= Hepatitis B virus precore mutant =

The genome organisation of HBV. The genes overlap. The precore region is labelled PreC.

A precore mutant is a variety of hepatitis B virus that does not produce hepatitis B virus e antigen (HBeAg). These mutants are important because infections caused by these viruses are difficult to treat, and can cause infections of prolonged duration and with a higher risk of liver cirrhosis. The mutations are changes in DNA bases from guanine to adenine at base position 1896 (G1896A), and from cytosine to thymine at position 1858 (C1858T) in the precore region of the viral genome.

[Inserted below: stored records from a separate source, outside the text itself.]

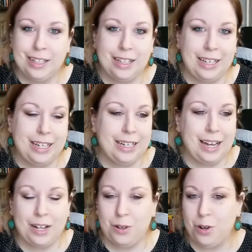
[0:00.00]
Like,
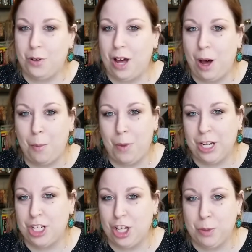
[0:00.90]
I don't know how
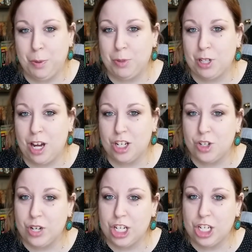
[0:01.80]
much other people's
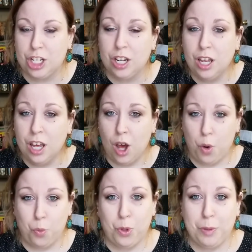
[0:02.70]
concentration
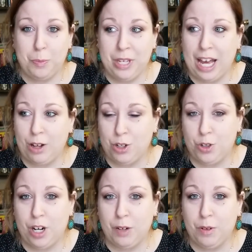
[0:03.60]
would be, how
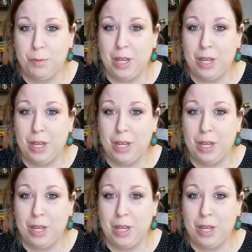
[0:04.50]
strong it would be.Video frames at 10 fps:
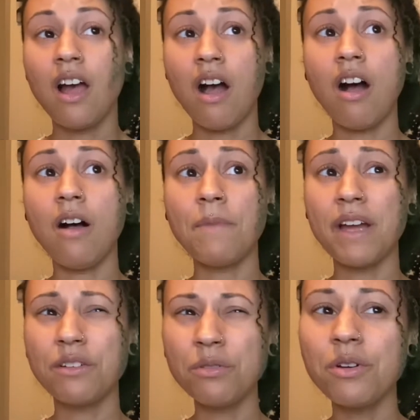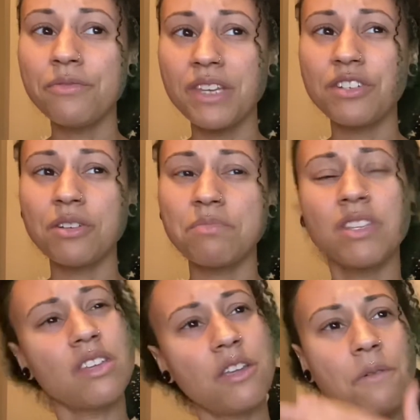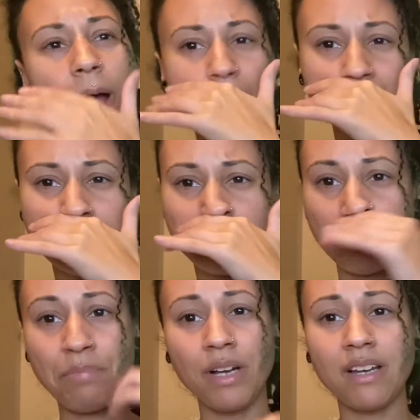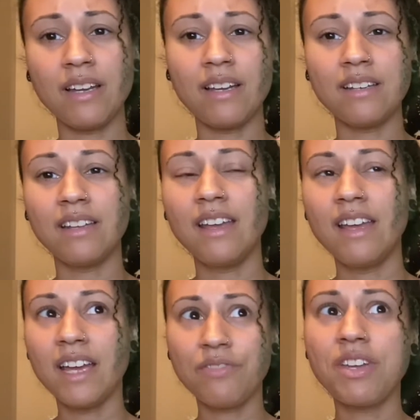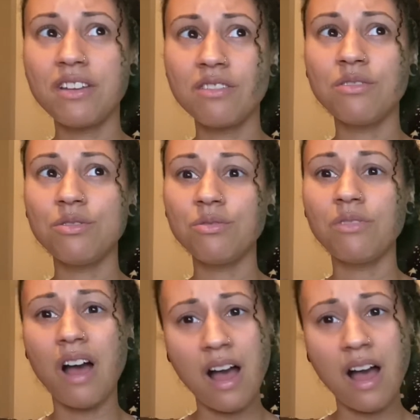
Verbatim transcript: Um I don't know if they ship to the US, but if they do,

The HBV has four genes: S, P, C, and X. The S gene codes for the "major" envelope protein (HBsAg). The largest gene is P. It codes for DNA polymerase. The C gene codes for HBeAg and HBcAg. The C gene has a precore and a core region. If translation is initiated at the precore region, the protein product is HBeAg. If translation begins with the core region, HBcAg is the protein product. HBeAg is a marker of HBV replication and infectivity. The precore region is not necessary for viral replication. Precore mutants can replicate. They are readily detectable by HBV DNA in serum, but hepatitis B e antigen (HBeAg) is absent. The X gene codes for HBxAg. The product of the X gene is hepatitis B x antigen (HBxAg). It may be involved in carcinogenesis.

Basal core promoter mutants cause a reduction in HBeAg production. These mutations, A1762T and G1764A, occur in the basal core promoter region of the genome. The frequency of these mutations varies according to the HBV genotype.